Commentaires cliniques (en anglais)

Emergency Medicine

An exhaustive review and admirable attempt to create uniformity and encourage ER training. Unfortunately, its detail may limit this article’s dissemination and ready use in a clinical setting. It is a good article for a book club, CME group, etc.

Neurology

These guidelines for vertigo are evidence-based but dense in information, as guidelines often are. Recommendations appropriately promote using bedside exams including HINTS, but practicing emergency medicine or neurology physicians might find the document itself, the algorithm, and mastering the bedside exam techniques daunting tasks.

Neurology

Useful guidelines that require more training of emergency teams to avoid errors or unnecessary tests for this condition.

Neurology

As a stroke and general neurologist, I recognize the importance of differentiating between posterior circulation ischemic strokes presenting within the thrombolysis window, thus improving outcomes, and posterior circulation vasogenic edema/tumors/autoimmune/infectious pathology or ICH, which may require inpatient medical treatment, decompressive occipital craniotomy, and more benign lesions like vestibular neuronitis, vestibular migraines, or inner/middle ear disorders that may give rise to acute vertiginous symptoms.
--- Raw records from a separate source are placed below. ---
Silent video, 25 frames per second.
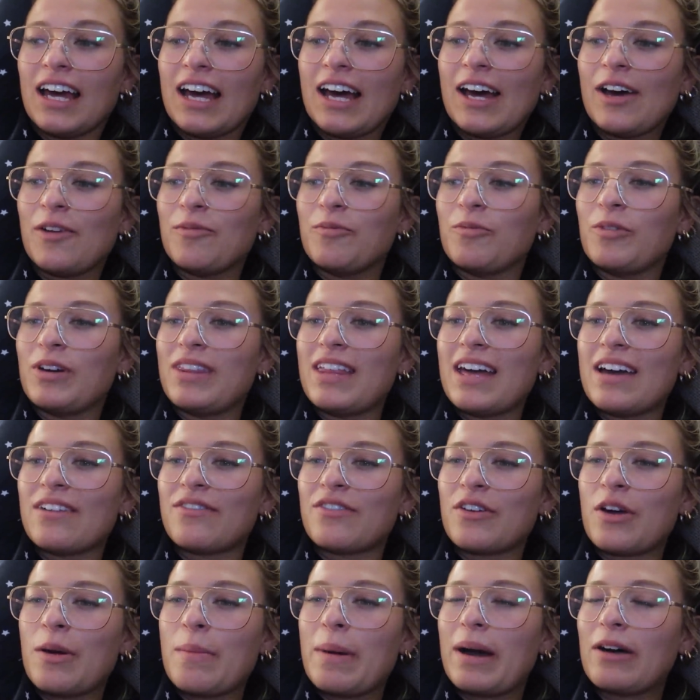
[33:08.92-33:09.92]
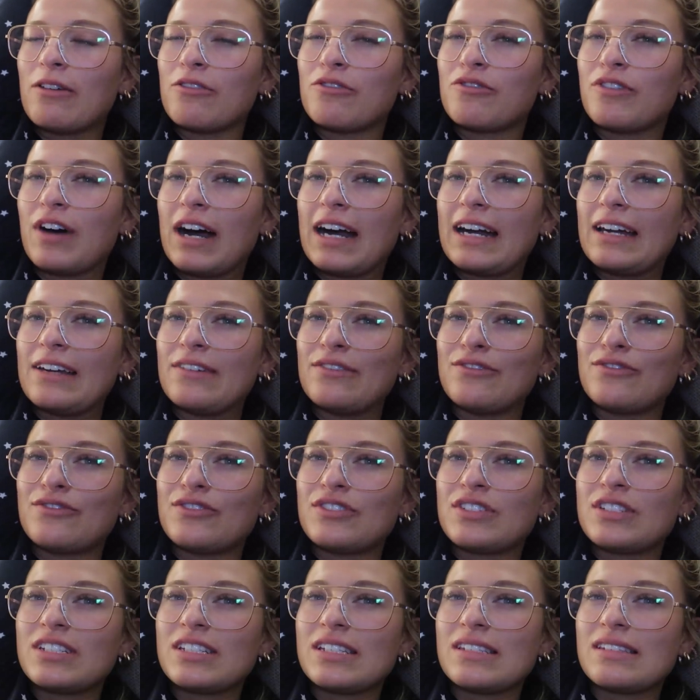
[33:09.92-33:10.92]
Um, we're there for about
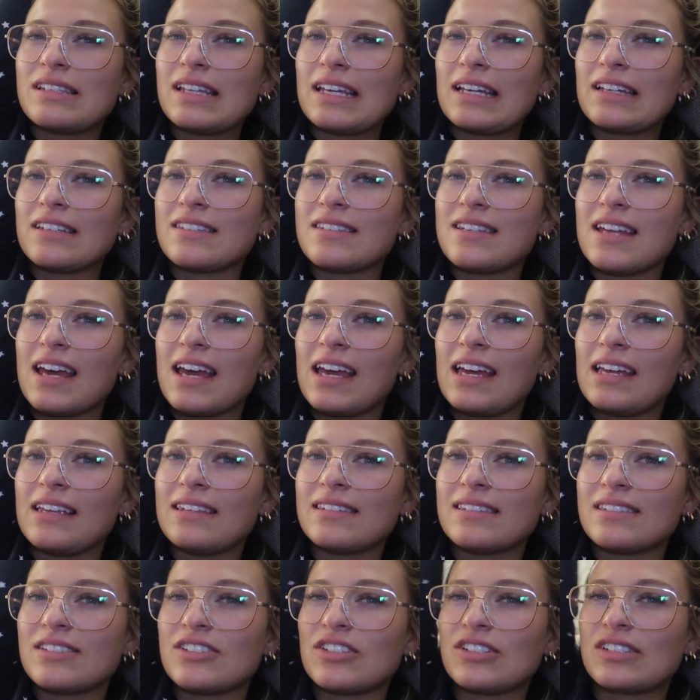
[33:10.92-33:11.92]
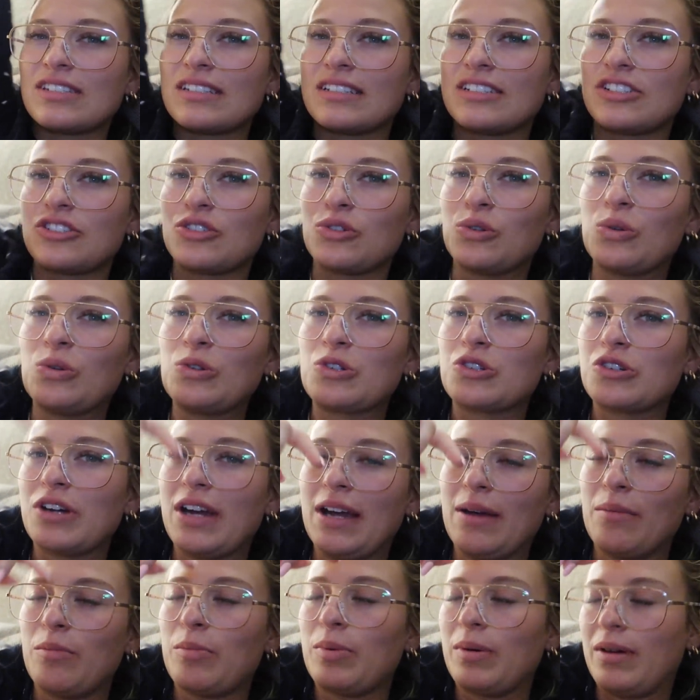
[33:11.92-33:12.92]
five to six days. It's just a short
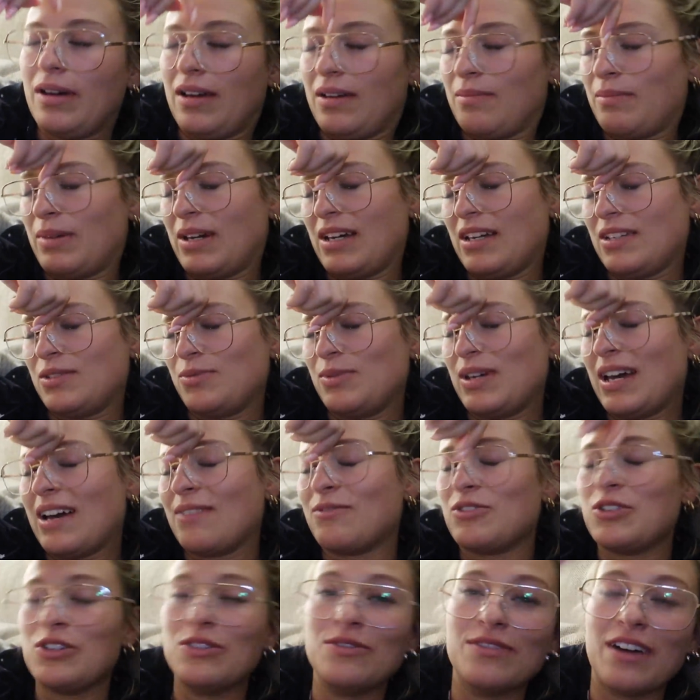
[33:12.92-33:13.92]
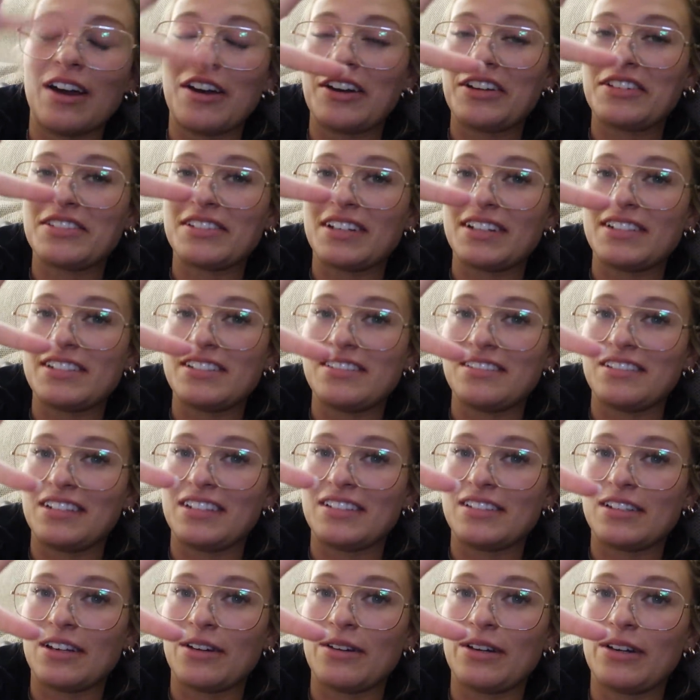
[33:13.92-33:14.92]
trip because we have two very exciting
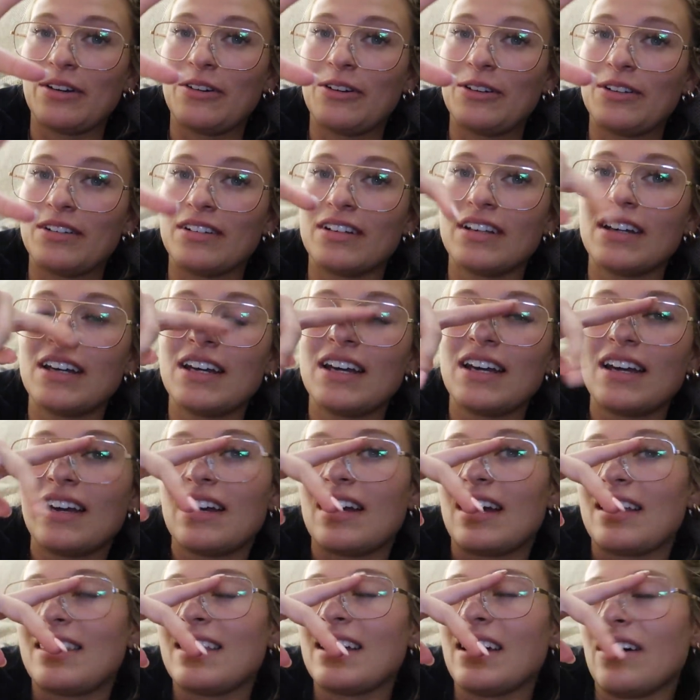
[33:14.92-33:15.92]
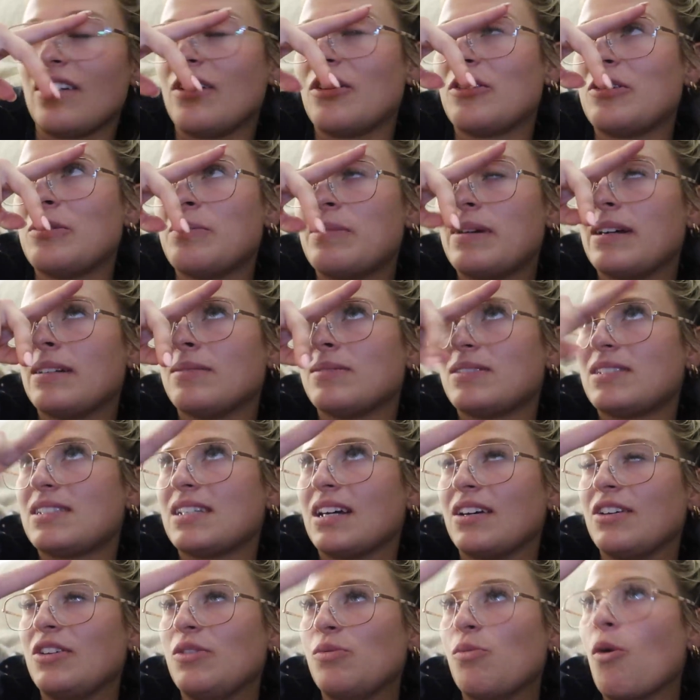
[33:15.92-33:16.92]
things going on. I think I'll only be able to
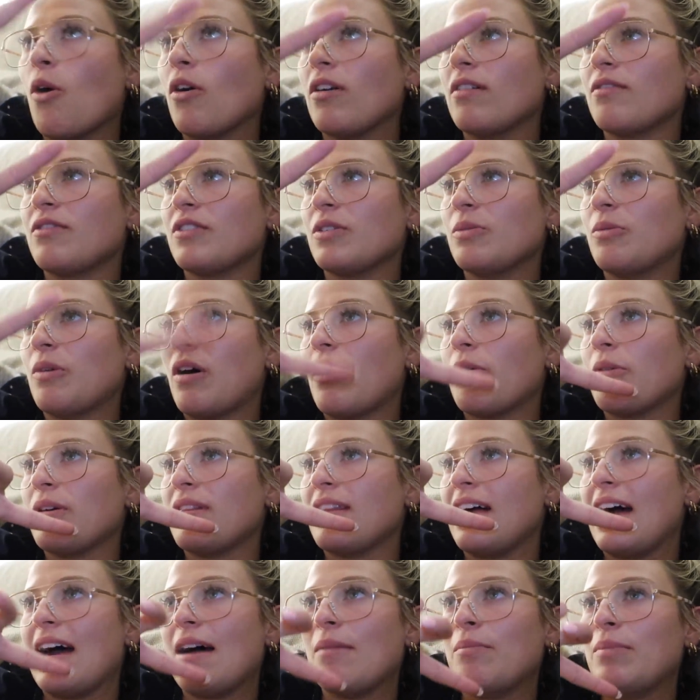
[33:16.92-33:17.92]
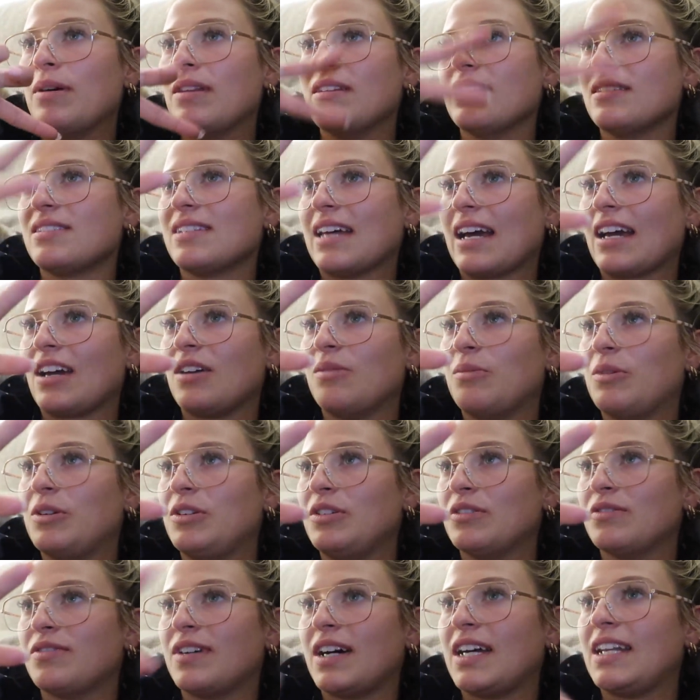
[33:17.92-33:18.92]
tell you one of them while we're there, but the second one
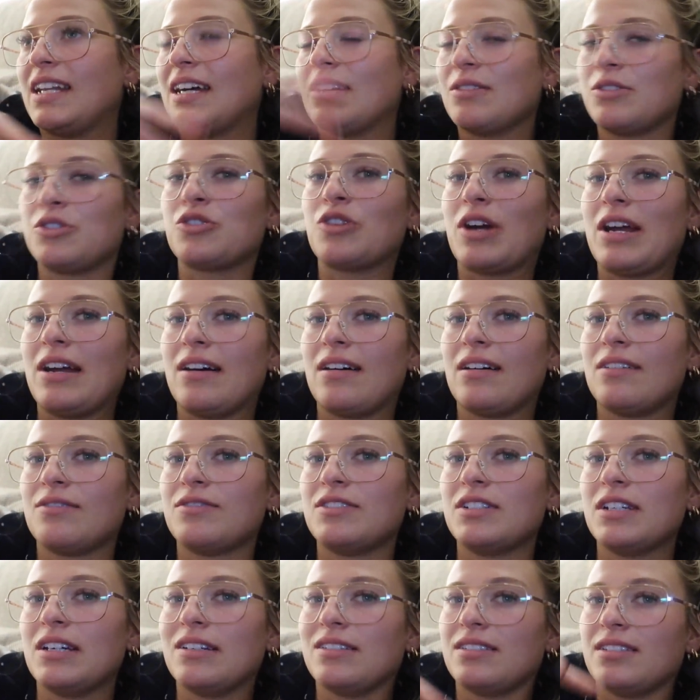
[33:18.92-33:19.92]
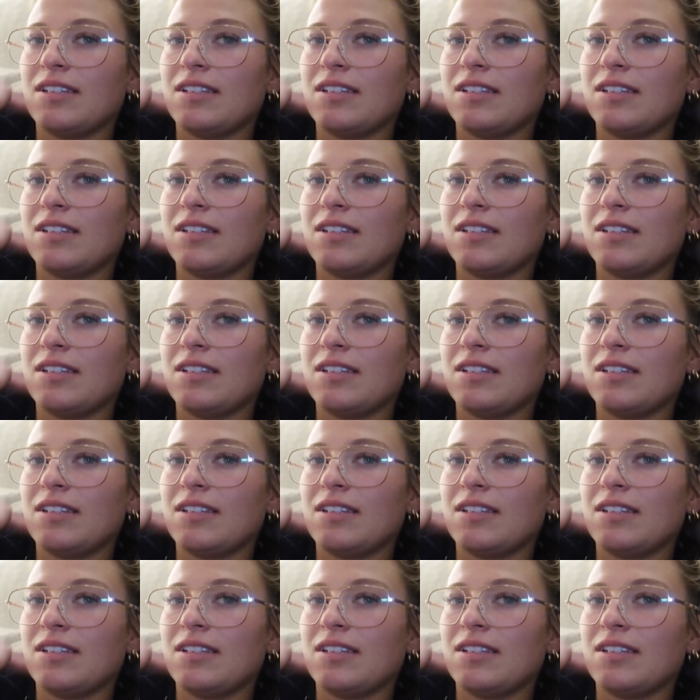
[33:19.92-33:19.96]
you'll find out straight after.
Training ER physicians to discern neurological disorders from vestibulocochlear disorders with confidence and identifying the subgroup of patients requiring advanced/multi-modal neuroimaging from those requiring less acute interventions helps in reducing unnecessarily using CT/CTA/CT perfusion scans (radiation exposure to patients), wastage of healthcare resources, and physician and technician fatigue. These guidelines will go a long way in addressing several issues.